Most people agree that health, wealth, and happiness correlate throughout our lives. If you have a health crisis, it’s hard to find true happiness. If you’re living paycheck to paycheck and still have mounting debt it’s difficult to find the time and money to take care of yourself.
While ultimate perfection in life might be a lifelong pursuit, a company wellness program provides benefits in all three areas to give your employees a jump start to a healthy, wealthy, and happy life.
What is a wellness program?
A wellness program can be anything from a structured and sponsored program to a walking group at lunchtime or weight loss challenge each month. It’s simply a way to encourage, promote, and reward healthy living by your employees.

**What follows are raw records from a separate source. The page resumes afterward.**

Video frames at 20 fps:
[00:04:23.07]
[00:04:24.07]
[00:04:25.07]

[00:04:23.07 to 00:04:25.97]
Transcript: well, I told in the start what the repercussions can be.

Isn’t their health their own problem? Well yes, kind of. Healthy employees lead to less sick days, less turnover, and higher job satisfaction. It contributes to weight loss, obesity prevention, lowered blood pressure and cholesterol management. These all lead to higher productivity and lower health care costs, making it a win win for everyone.
Let’s get started:
A corporate wellness doesn’t have to be complicated and doesn’t have to cost a lot of money. There are more creative ways of cultivating a healthy office environment. It’s all about sharing experiences and breeding motivation. In fact, 80% of employees at companies with robust health and wellness programs feel engaged and cared for by their employers.
The best wellness programs share a few key attributes:
They are easy to do.
Keep things accessible by providing things at the office. This might be a yoga class during the lunch hour, or diabetes counseling or a stress seminar available during the day.
They use competition.
Tap into the competitive side of employees and create a challenge to motivate everyone. This can be a simple weight loss challenge, step challenge, push up competition, or an impromptu competition of who has the healthiest lunch.

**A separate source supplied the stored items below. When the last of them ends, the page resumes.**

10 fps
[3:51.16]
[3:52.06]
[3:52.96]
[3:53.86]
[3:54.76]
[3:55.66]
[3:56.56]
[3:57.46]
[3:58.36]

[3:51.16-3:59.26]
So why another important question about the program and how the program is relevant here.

They create a healthy environment
It’s hard to promote wellness when the hallway is lined with vending machines full of cookies and chips. Instead, provide healthy snack alternatives in the break room.

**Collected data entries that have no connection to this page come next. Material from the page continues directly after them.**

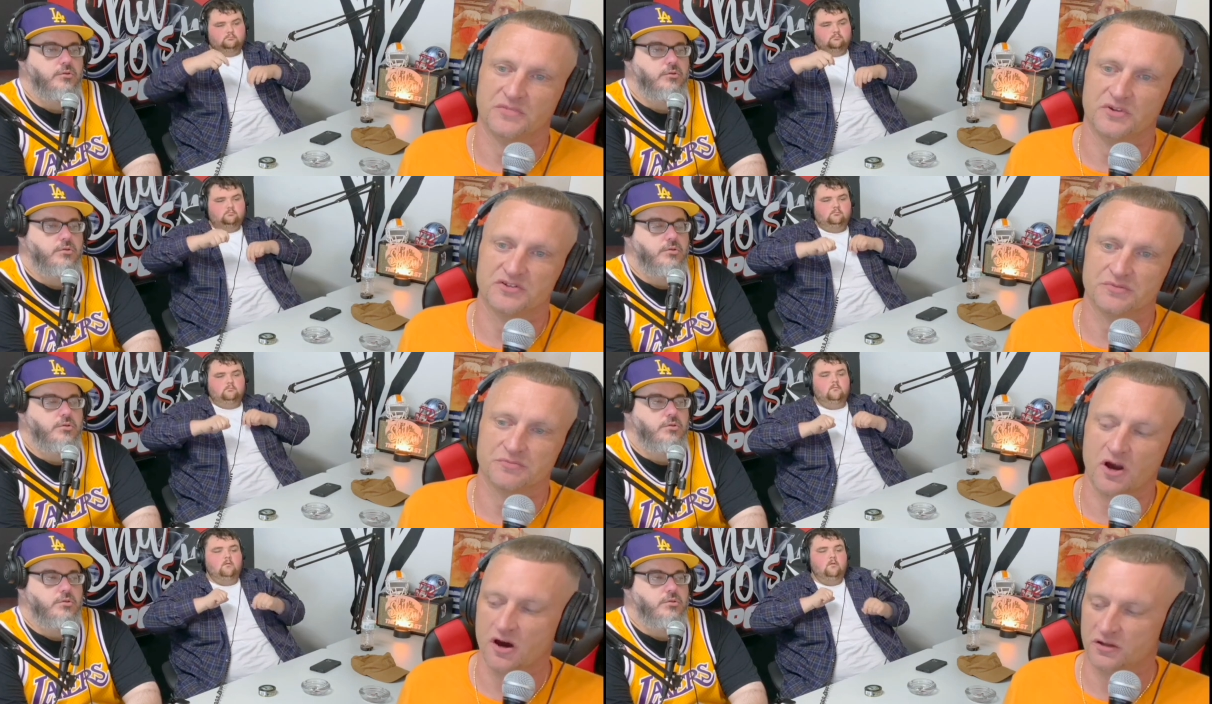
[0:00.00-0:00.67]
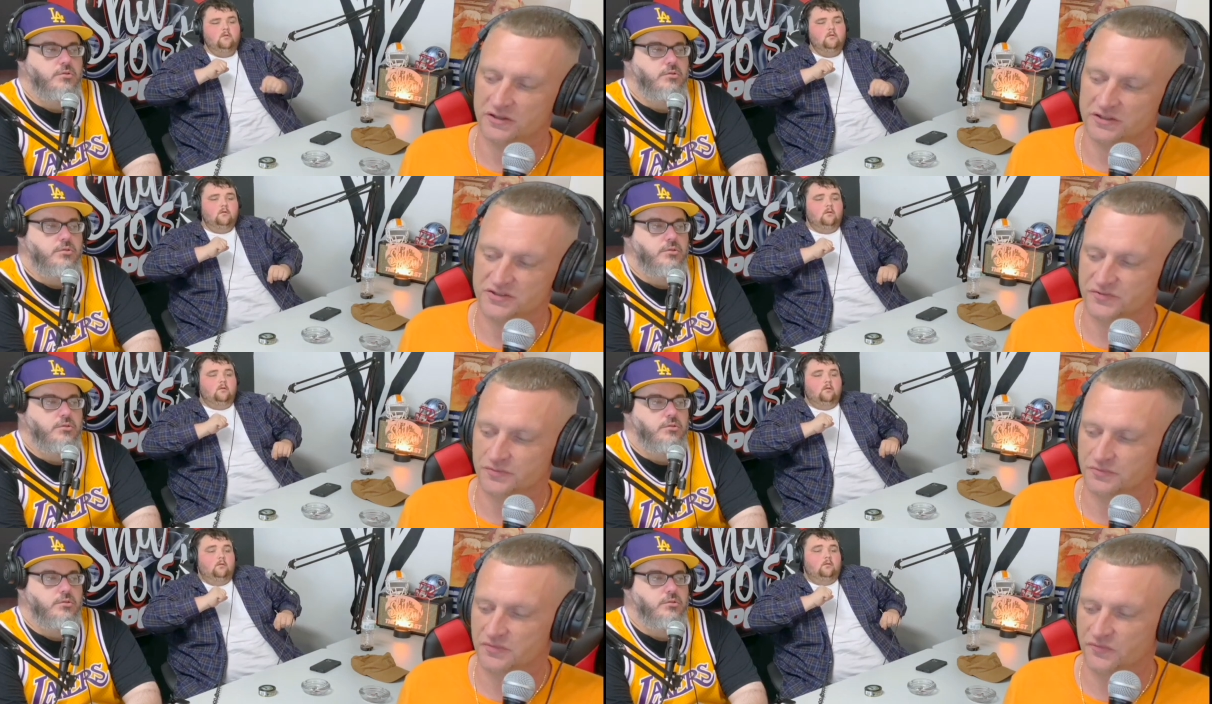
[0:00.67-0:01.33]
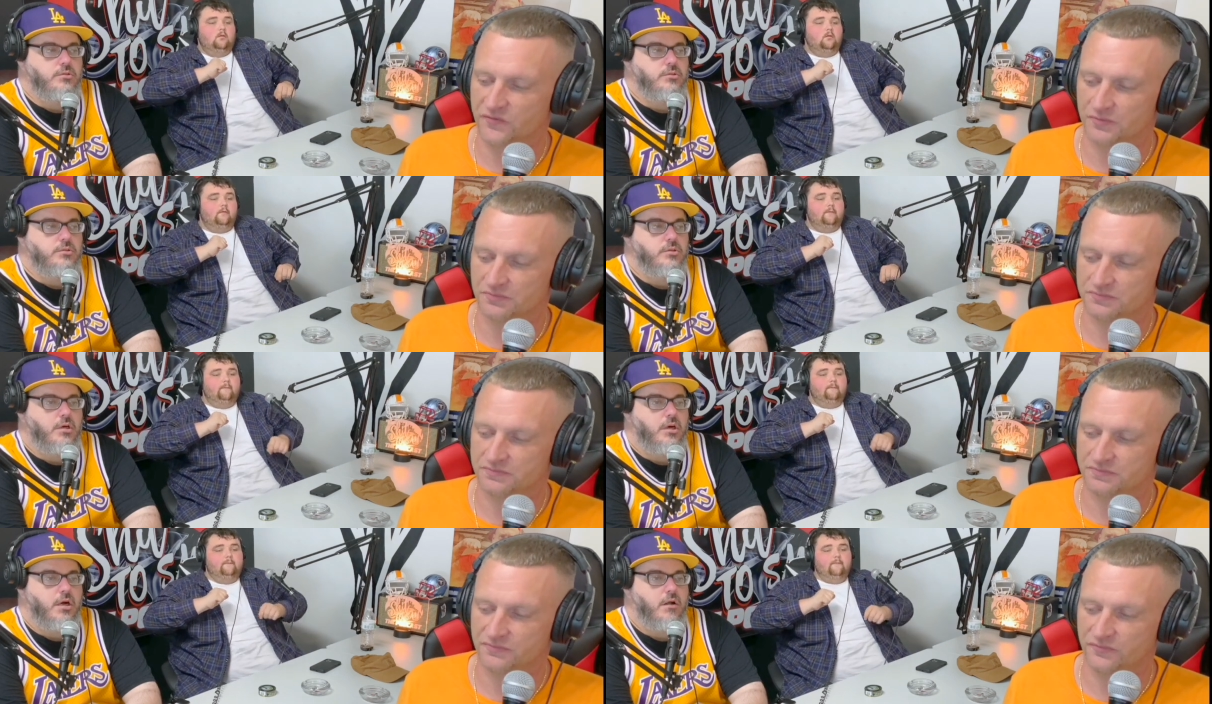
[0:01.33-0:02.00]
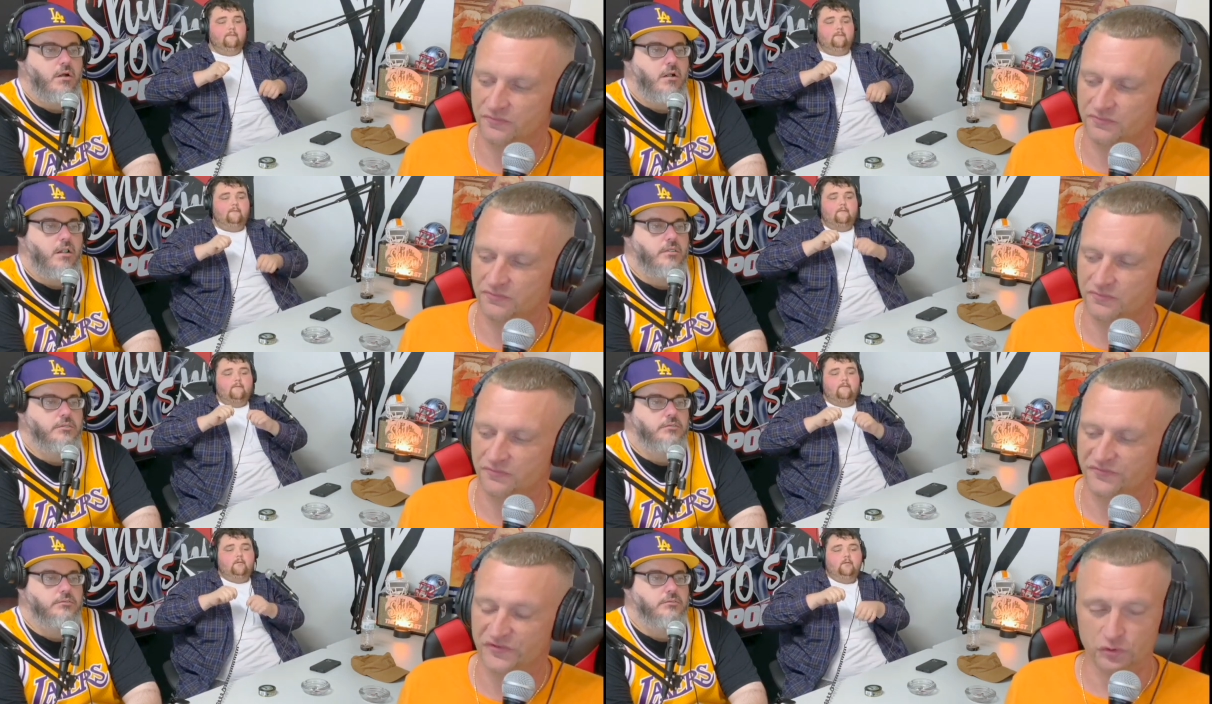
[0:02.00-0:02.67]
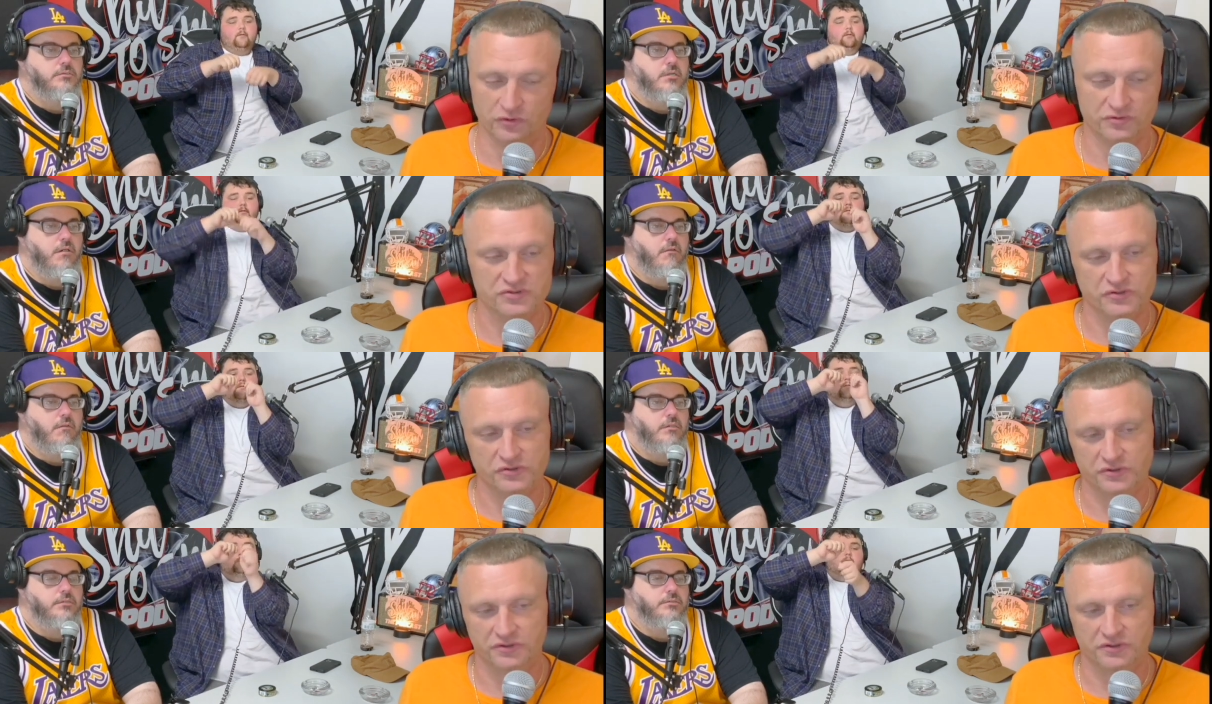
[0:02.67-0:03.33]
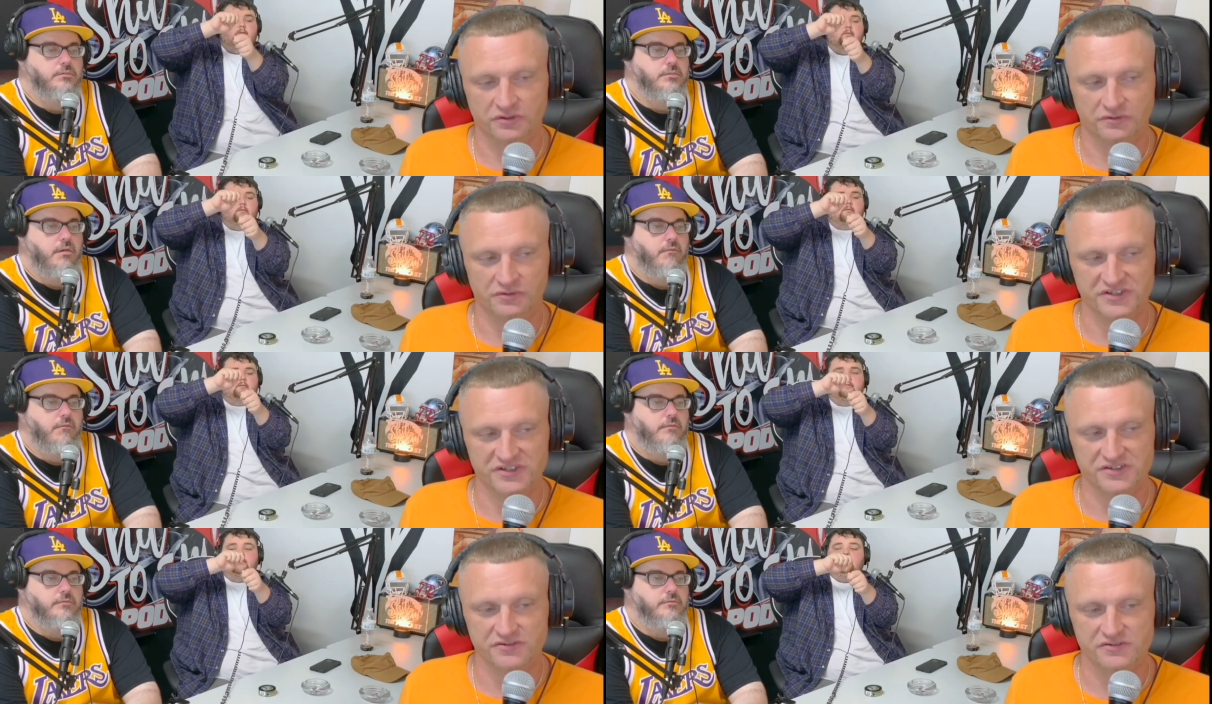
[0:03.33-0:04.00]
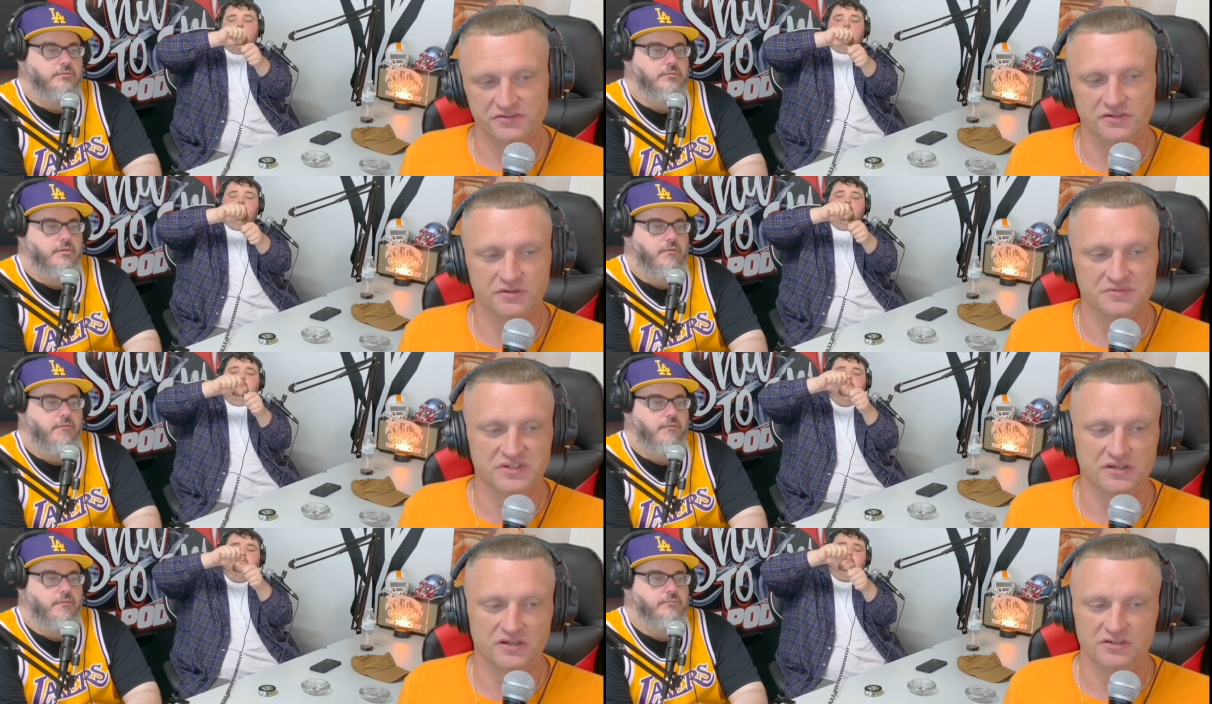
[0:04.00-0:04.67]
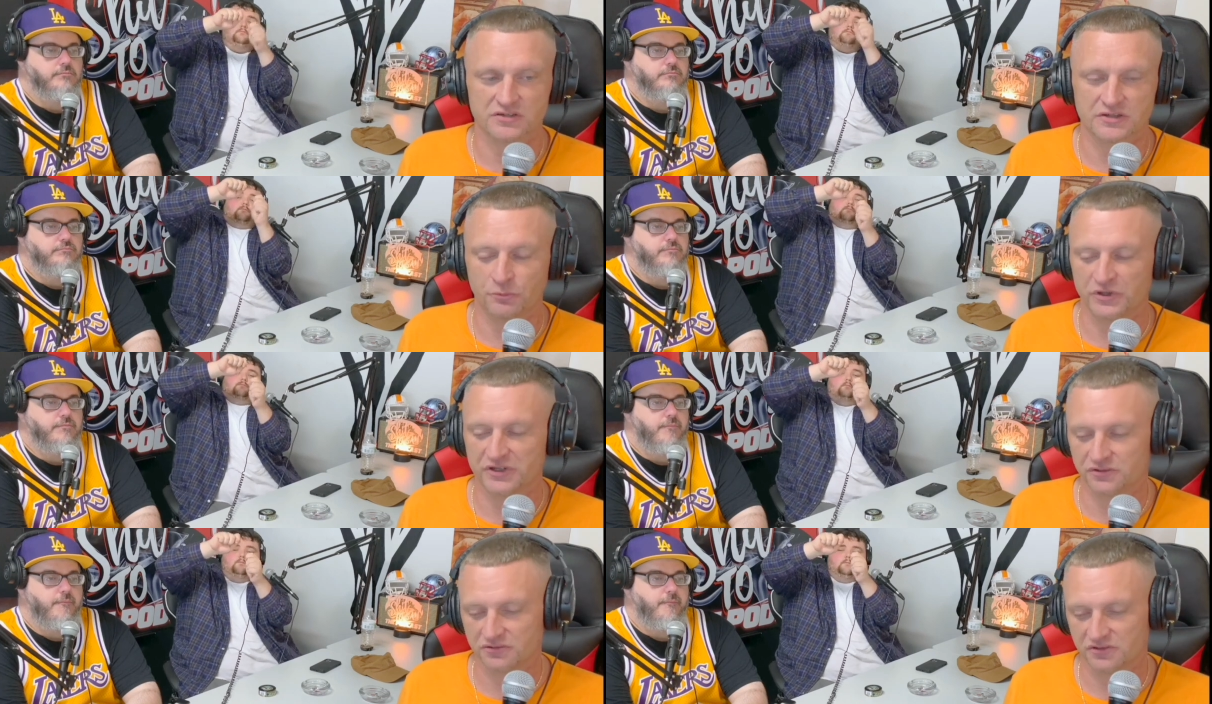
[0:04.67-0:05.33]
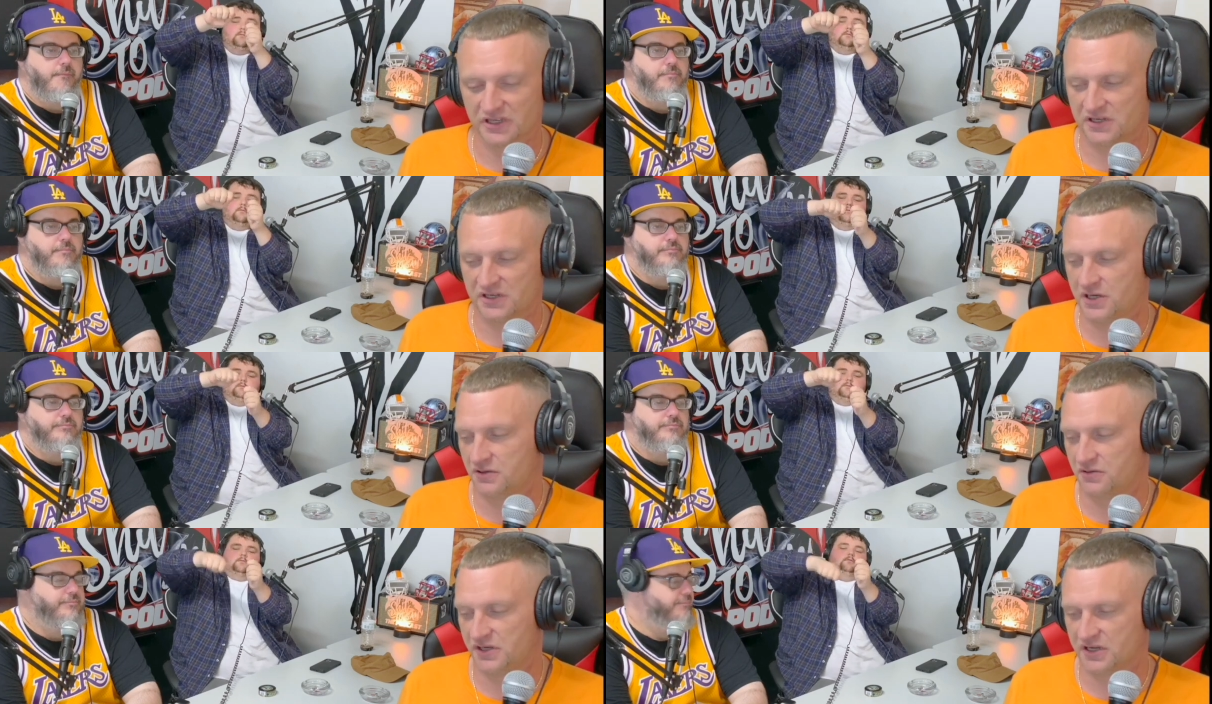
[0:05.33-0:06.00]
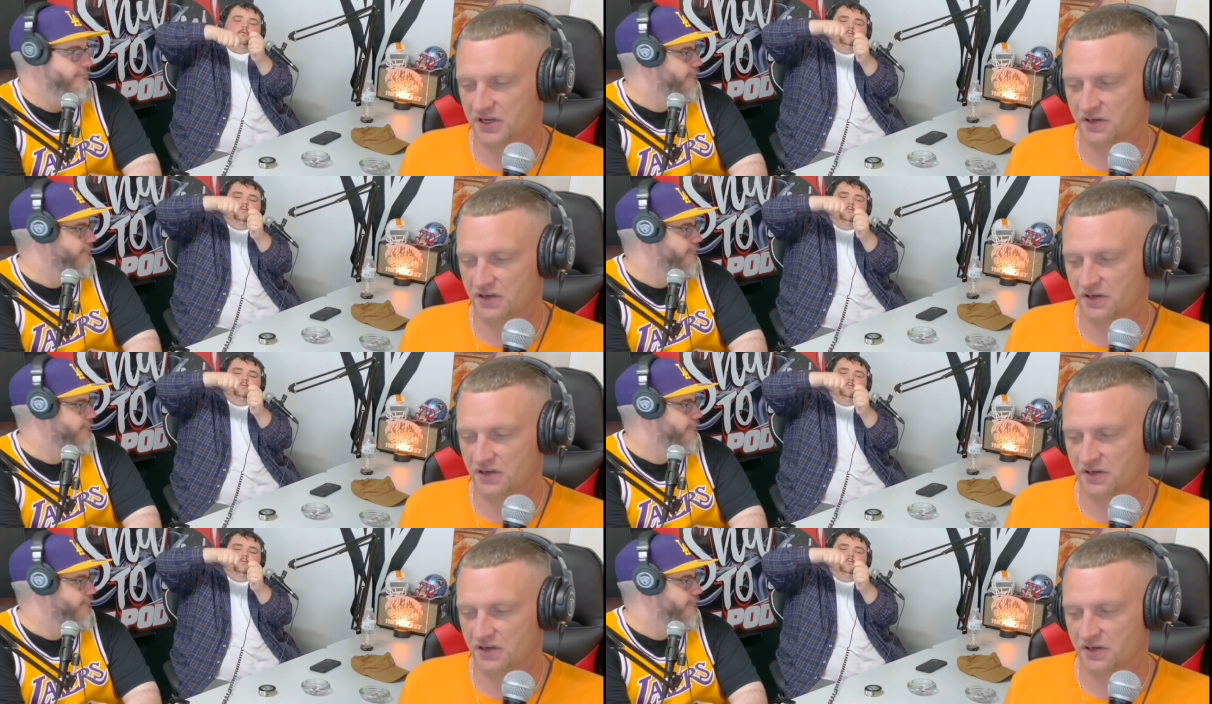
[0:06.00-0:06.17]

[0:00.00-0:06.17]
Speaker 1: some call-ins from from viewers or, or listeners. You know what I'm saying? Because we can do that now and that kind of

They aren’t just about food.
A good wellness program incorporates mental wellness as well as physical. They promote and sometimes even require breaks throughout the day. They promote other areas of wellness like reading, reducing stress, getting enough sleep and spending time with families.
The leaders are on board.
If the leadership doesn’t promote, support, and encourage wellness, chances are no one else will either.
It’s incorporated well.
A wellness program shouldn’t just be another packet in the benefits folder. It should be integrated into other company programs, made a part of company events, activities, and incentives.
Every company is different, so your wellness program will be different than another, and it should be. Survey your employees to see what areas they’d like support or help with.